__REQUIREMENT__
Produce a faithful copy of the data, one that leaves out the pictures.

__SUPPLIED MATERIAL__
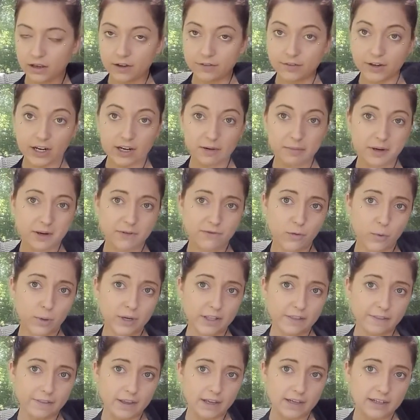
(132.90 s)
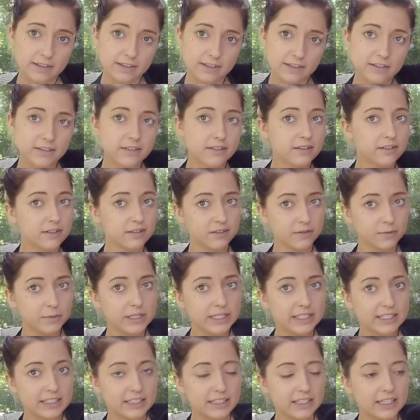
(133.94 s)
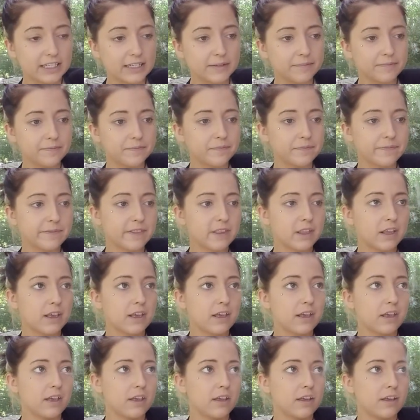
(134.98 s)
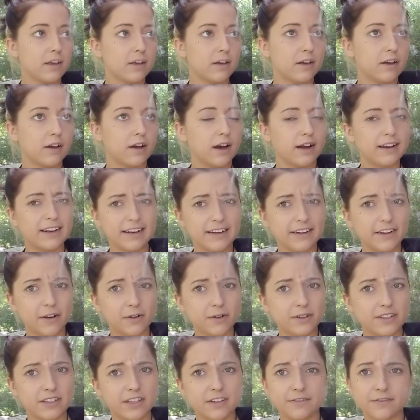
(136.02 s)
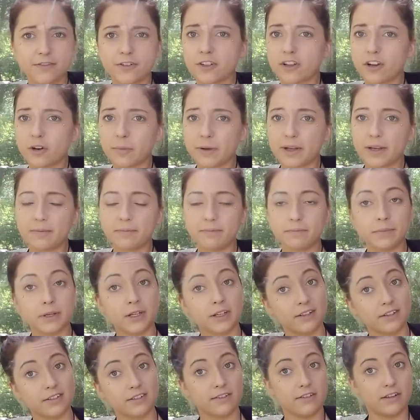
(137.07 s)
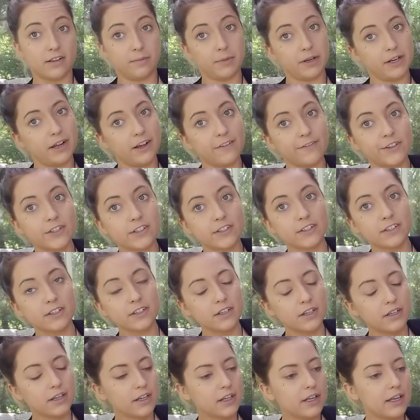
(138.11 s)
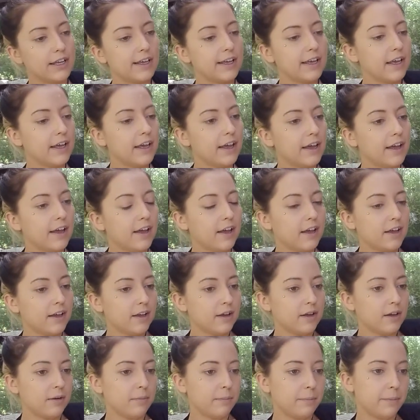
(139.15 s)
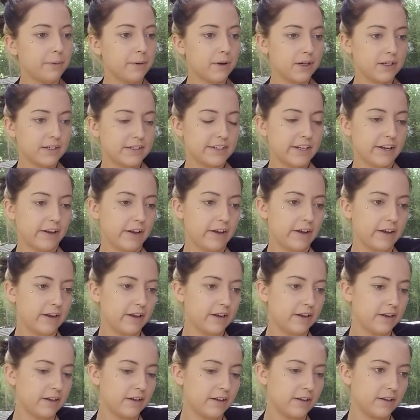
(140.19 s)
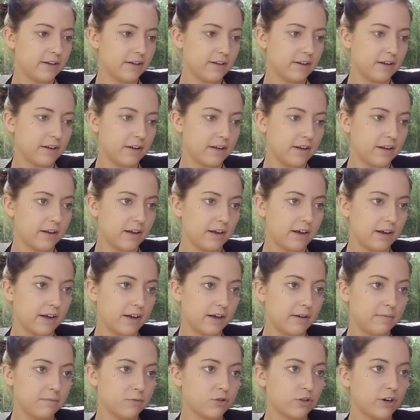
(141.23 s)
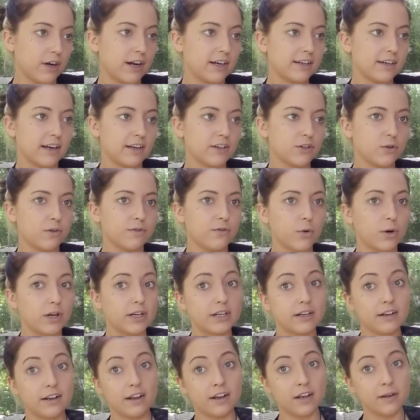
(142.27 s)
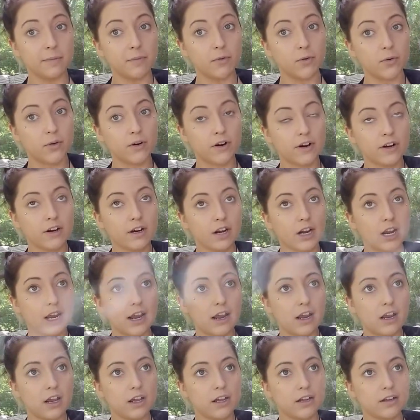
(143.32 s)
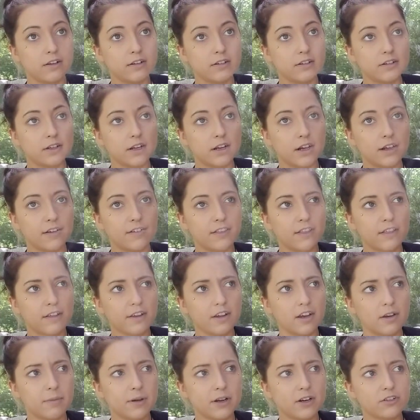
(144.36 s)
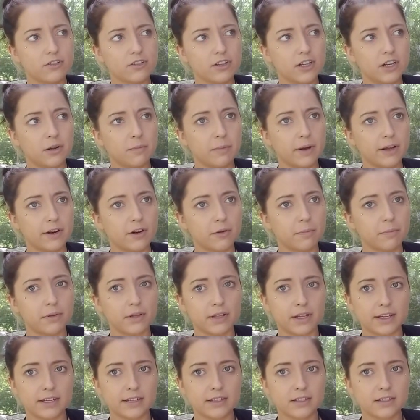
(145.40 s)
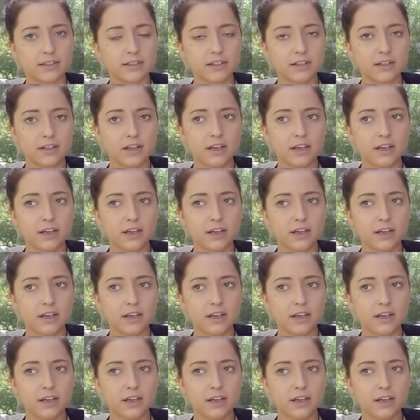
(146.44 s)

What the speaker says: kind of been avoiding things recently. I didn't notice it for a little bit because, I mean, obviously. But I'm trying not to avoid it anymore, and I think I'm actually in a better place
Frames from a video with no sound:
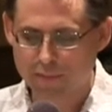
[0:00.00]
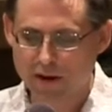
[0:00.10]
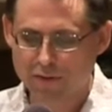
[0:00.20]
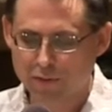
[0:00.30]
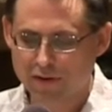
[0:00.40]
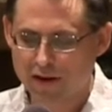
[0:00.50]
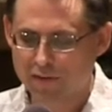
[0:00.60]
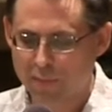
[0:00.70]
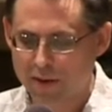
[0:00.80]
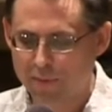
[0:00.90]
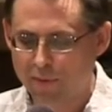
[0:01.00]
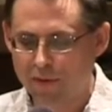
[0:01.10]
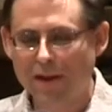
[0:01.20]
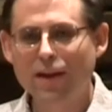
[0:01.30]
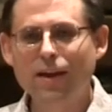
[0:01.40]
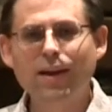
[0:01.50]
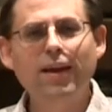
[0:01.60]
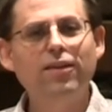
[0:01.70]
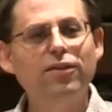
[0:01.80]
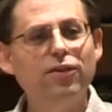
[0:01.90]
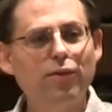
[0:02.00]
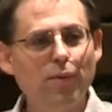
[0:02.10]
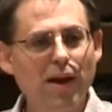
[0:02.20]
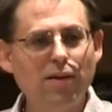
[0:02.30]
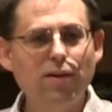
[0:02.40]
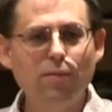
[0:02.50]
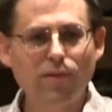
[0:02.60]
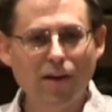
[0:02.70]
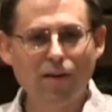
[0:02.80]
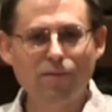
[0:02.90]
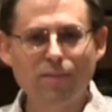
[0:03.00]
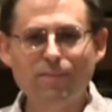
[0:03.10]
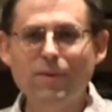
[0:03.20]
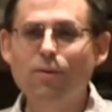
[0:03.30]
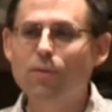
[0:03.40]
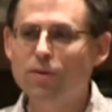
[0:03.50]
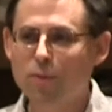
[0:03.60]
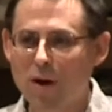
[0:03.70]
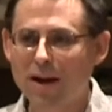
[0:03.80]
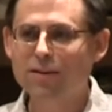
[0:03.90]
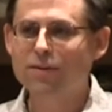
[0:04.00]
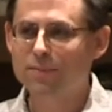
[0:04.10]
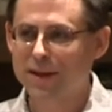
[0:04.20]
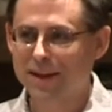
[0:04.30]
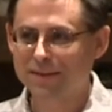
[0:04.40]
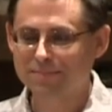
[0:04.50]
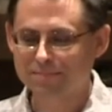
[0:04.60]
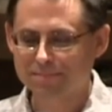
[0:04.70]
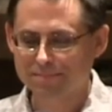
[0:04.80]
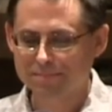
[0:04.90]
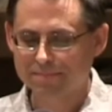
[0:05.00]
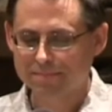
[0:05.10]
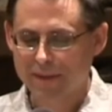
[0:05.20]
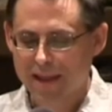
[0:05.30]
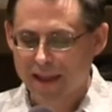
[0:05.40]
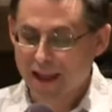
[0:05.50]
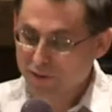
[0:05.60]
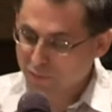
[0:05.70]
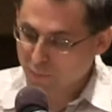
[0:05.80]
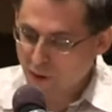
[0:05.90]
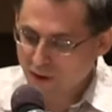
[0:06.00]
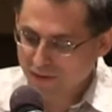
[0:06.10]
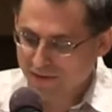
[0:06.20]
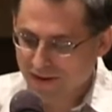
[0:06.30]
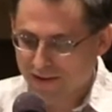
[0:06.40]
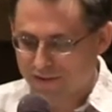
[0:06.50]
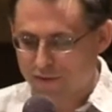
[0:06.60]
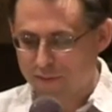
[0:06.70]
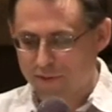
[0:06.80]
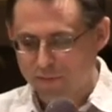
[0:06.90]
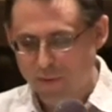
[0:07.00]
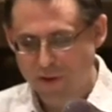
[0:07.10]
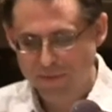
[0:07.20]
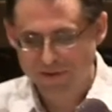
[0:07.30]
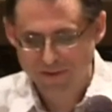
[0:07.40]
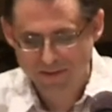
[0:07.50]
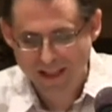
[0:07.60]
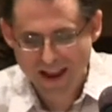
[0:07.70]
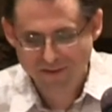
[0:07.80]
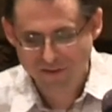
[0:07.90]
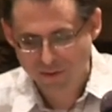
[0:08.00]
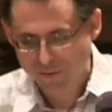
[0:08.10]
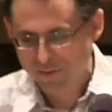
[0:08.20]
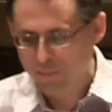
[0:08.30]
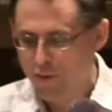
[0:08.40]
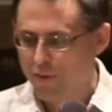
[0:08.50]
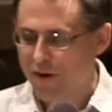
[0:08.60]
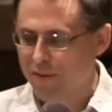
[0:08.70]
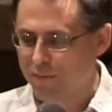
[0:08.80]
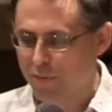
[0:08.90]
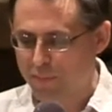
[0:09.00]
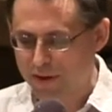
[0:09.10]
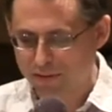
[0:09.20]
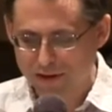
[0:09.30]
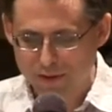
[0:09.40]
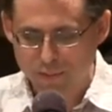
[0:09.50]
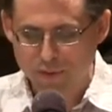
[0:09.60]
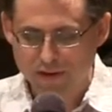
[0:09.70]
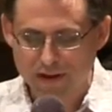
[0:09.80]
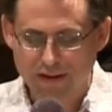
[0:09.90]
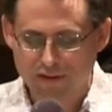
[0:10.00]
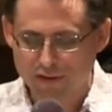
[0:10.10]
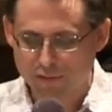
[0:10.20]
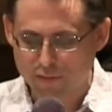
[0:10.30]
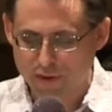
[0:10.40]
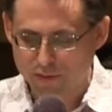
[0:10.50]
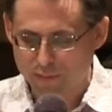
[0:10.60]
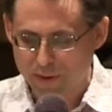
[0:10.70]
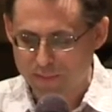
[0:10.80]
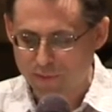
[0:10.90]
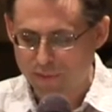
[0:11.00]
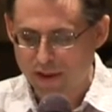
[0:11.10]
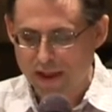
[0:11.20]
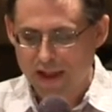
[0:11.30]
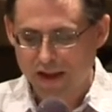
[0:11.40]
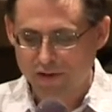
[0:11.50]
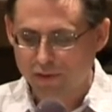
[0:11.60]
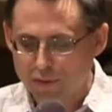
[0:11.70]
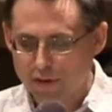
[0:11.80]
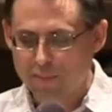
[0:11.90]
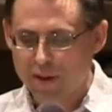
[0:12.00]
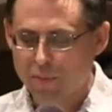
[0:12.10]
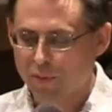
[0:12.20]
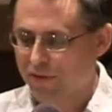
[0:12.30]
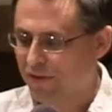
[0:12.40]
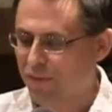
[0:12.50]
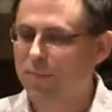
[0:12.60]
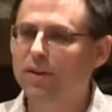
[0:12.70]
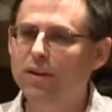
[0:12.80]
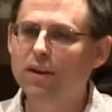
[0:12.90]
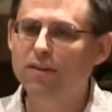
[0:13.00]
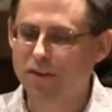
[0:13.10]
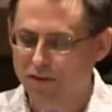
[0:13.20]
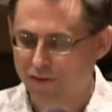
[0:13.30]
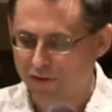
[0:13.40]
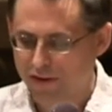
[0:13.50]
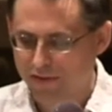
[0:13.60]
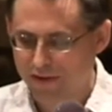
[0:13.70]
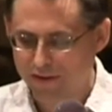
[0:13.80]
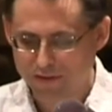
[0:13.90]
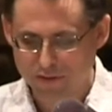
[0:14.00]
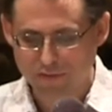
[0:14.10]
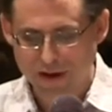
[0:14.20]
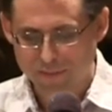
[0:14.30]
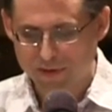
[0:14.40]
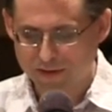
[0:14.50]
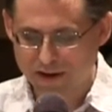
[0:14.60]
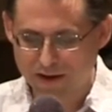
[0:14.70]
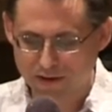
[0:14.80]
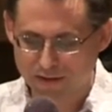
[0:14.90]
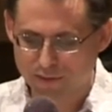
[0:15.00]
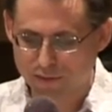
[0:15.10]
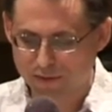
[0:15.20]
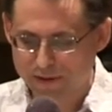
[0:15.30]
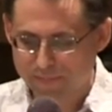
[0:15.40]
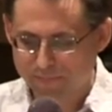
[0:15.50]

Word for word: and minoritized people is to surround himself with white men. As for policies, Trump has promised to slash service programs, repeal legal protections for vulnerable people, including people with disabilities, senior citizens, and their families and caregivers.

__ANSWER__
(132.90 s)
(133.94 s)
(134.98 s)
(136.02 s)
(137.07 s)
(138.11 s)
(139.15 s)
(140.19 s)
(141.23 s)
(142.27 s)
(143.32 s)
(144.36 s)
(145.40 s)
(146.44 s)

What the speaker says: kind of been avoiding things recently. I didn't notice it for a little bit because, I mean, obviously. But I'm trying not to avoid it anymore, and I think I'm actually in a better place
Frames from a video with no sound:
[0:00.00]
[0:00.10]
[0:00.20]
[0:00.30]
[0:00.40]
[0:00.50]
[0:00.60]
[0:00.70]
[0:00.80]
[0:00.90]
[0:01.00]
[0:01.10]
[0:01.20]
[0:01.30]
[0:01.40]
[0:01.50]
[0:01.60]
[0:01.70]
[0:01.80]
[0:01.90]
[0:02.00]
[0:02.10]
[0:02.20]
[0:02.30]
[0:02.40]
[0:02.50]
[0:02.60]
[0:02.70]
[0:02.80]
[0:02.90]
[0:03.00]
[0:03.10]
[0:03.20]
[0:03.30]
[0:03.40]
[0:03.50]
[0:03.60]
[0:03.70]
[0:03.80]
[0:03.90]
[0:04.00]
[0:04.10]
[0:04.20]
[0:04.30]
[0:04.40]
[0:04.50]
[0:04.60]
[0:04.70]
[0:04.80]
[0:04.90]
[0:05.00]
[0:05.10]
[0:05.20]
[0:05.30]
[0:05.40]
[0:05.50]
[0:05.60]
[0:05.70]
[0:05.80]
[0:05.90]
[0:06.00]
[0:06.10]
[0:06.20]
[0:06.30]
[0:06.40]
[0:06.50]
[0:06.60]
[0:06.70]
[0:06.80]
[0:06.90]
[0:07.00]
[0:07.10]
[0:07.20]
[0:07.30]
[0:07.40]
[0:07.50]
[0:07.60]
[0:07.70]
[0:07.80]
[0:07.90]
[0:08.00]
[0:08.10]
[0:08.20]
[0:08.30]
[0:08.40]
[0:08.50]
[0:08.60]
[0:08.70]
[0:08.80]
[0:08.90]
[0:09.00]
[0:09.10]
[0:09.20]
[0:09.30]
[0:09.40]
[0:09.50]
[0:09.60]
[0:09.70]
[0:09.80]
[0:09.90]
[0:10.00]
[0:10.10]
[0:10.20]
[0:10.30]
[0:10.40]
[0:10.50]
[0:10.60]
[0:10.70]
[0:10.80]
[0:10.90]
[0:11.00]
[0:11.10]
[0:11.20]
[0:11.30]
[0:11.40]
[0:11.50]
[0:11.60]
[0:11.70]
[0:11.80]
[0:11.90]
[0:12.00]
[0:12.10]
[0:12.20]
[0:12.30]
[0:12.40]
[0:12.50]
[0:12.60]
[0:12.70]
[0:12.80]
[0:12.90]
[0:13.00]
[0:13.10]
[0:13.20]
[0:13.30]
[0:13.40]
[0:13.50]
[0:13.60]
[0:13.70]
[0:13.80]
[0:13.90]
[0:14.00]
[0:14.10]
[0:14.20]
[0:14.30]
[0:14.40]
[0:14.50]
[0:14.60]
[0:14.70]
[0:14.80]
[0:14.90]
[0:15.00]
[0:15.10]
[0:15.20]
[0:15.30]
[0:15.40]
[0:15.50]

Word for word: and minoritized people is to surround himself with white men. As for policies, Trump has promised to slash service programs, repeal legal protections for vulnerable people, including people with disabilities, senior citizens, and their families and caregivers.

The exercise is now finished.